Oggi direi che lo stato dell’arte di questa continua evoluzione è la firma remota, che consente, con la ricezione via SMS di una one time password, di sottoscrivere un documento ovunque, e attraverso qualsiasi device. Una soluzione che aiuta anche a superare qualunque potenziale problema di compatibilità delle nostre soluzioni con i driver e i dispositivi di firma, e che grazie alla possibilità di fruizione tramite mobile app è a mio avviso estremamente utile nel cosiddetto new normal».

È in effetti un’opportunità che va incontro alle esigenze e alle abitudini che sono emerse durante il ricorso massiccio allo Smart Working degli ultimi mesi; la sottoscrizione da remoto permette di realizzare sul piano pratico il concetto di ubiquità della firma: il documento viene sottoscritto senza sapere dove si trova il firmatario, ed è reso disponibile nell’archivio aziendale nel momento stesso in cui è siglato, nonché sottoposto a conservazione a norma.

Sempre pensando allo Smart Working, e in generale ai contatti interpersonali che sono sempre più spesso virtuali, è nata l’ultima tra le soluzioni Siav: il modulo “Firma a distanza”, che consente di sottoscrivere un documento in modo molto semplice, utilizzando a seconda delle esigenze una firma elettronica semplice o avanzata. La peculiarità di questo strumento sta nel fatto che permette la sottoscrizione a chiunque, bastano una mail ed un cellulare. Questo è un grande vantaggio, visto che non richiede l’uso della firma digitale, che in certi ambiti è ancora poco diffusa.

Dalla firma automatica al sigillo elettronico: il futuro della sottoscrizione digitale

Secondo Fabris, nel futuro della gestione documentale saranno protagoniste anche la firma automatica, che permette di siglare grandi quantità di documenti in modalità massiva e non presidiata, e il sigillo elettronico, una firma intestata a una persona giuridica che apre nuovi scenari di utilizzo, nei casi in cui le aziende debbano sottoscrivere documenti senza che sia richiesto di ricorrere a firme intestate ai dipendenti. «Di strada da fare ce n’è ancora parecchia, ma la direzione è chiara, anche sotto l’impulso di un quadro normativo in continua evoluzione, e crediamo che una spinta importante arriverà dalla PA: con l’entrata in vigore a gennaio 2022 delle nuove linee guida AgID, le pubbliche amministrazioni dovranno lavorare ancora più intensamente sulla digitalizzazione dei processi e dei documenti, e questo costituirà un volano per l’esplorazione di nuove modalità di utilizzo della firma elettronica.
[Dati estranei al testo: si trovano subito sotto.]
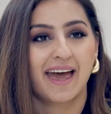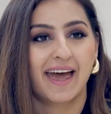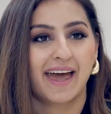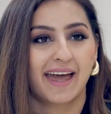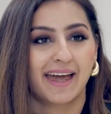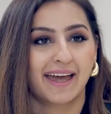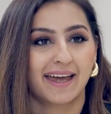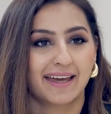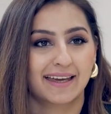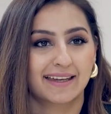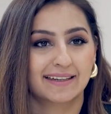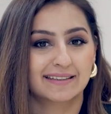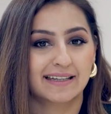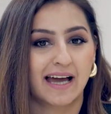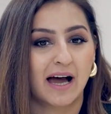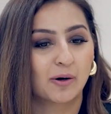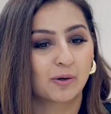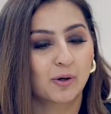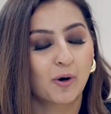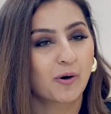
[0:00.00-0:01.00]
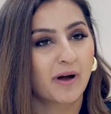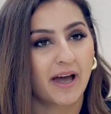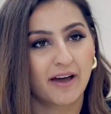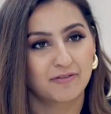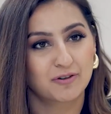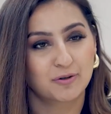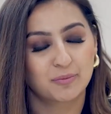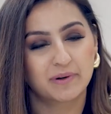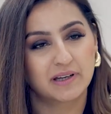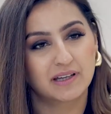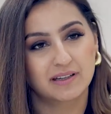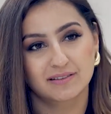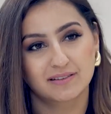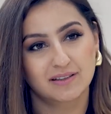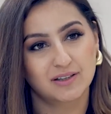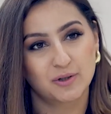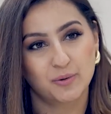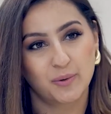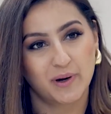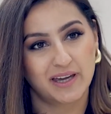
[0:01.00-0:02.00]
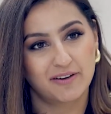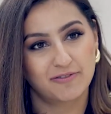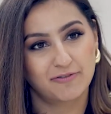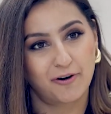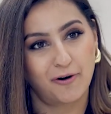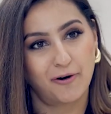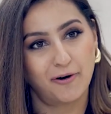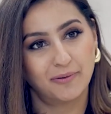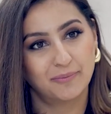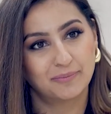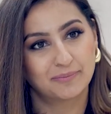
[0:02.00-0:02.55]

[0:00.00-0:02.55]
And how long have you been in the UAE for?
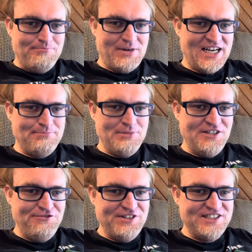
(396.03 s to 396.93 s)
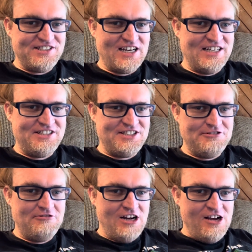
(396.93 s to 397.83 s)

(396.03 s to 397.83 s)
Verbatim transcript: my movies I do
Si tratta di strumenti che hanno un impatto molto concreto, di grande utilità pratica», chiosa Fabris, «Anche se possono generare diffidenza perché intrecciati con aspetti tecnici, costituiscono una componente essenziale di un più ampio fenomeno di trasformazione dei processi, che per affermarsi ha bisogno di essere accompagnato da un cambiamento culturale. Lo sforzo, da parte nostra, deve essere quello di trasmettere al mercato le opportunità offerte dal quadro generale e di spiegare a ciascun interlocutore come collocare la firma elettronica all’interno di una revisione più profonda della gestione dei documenti e dei relativi processi, che sia in grado di generare in tempi rapidi risultati efficaci».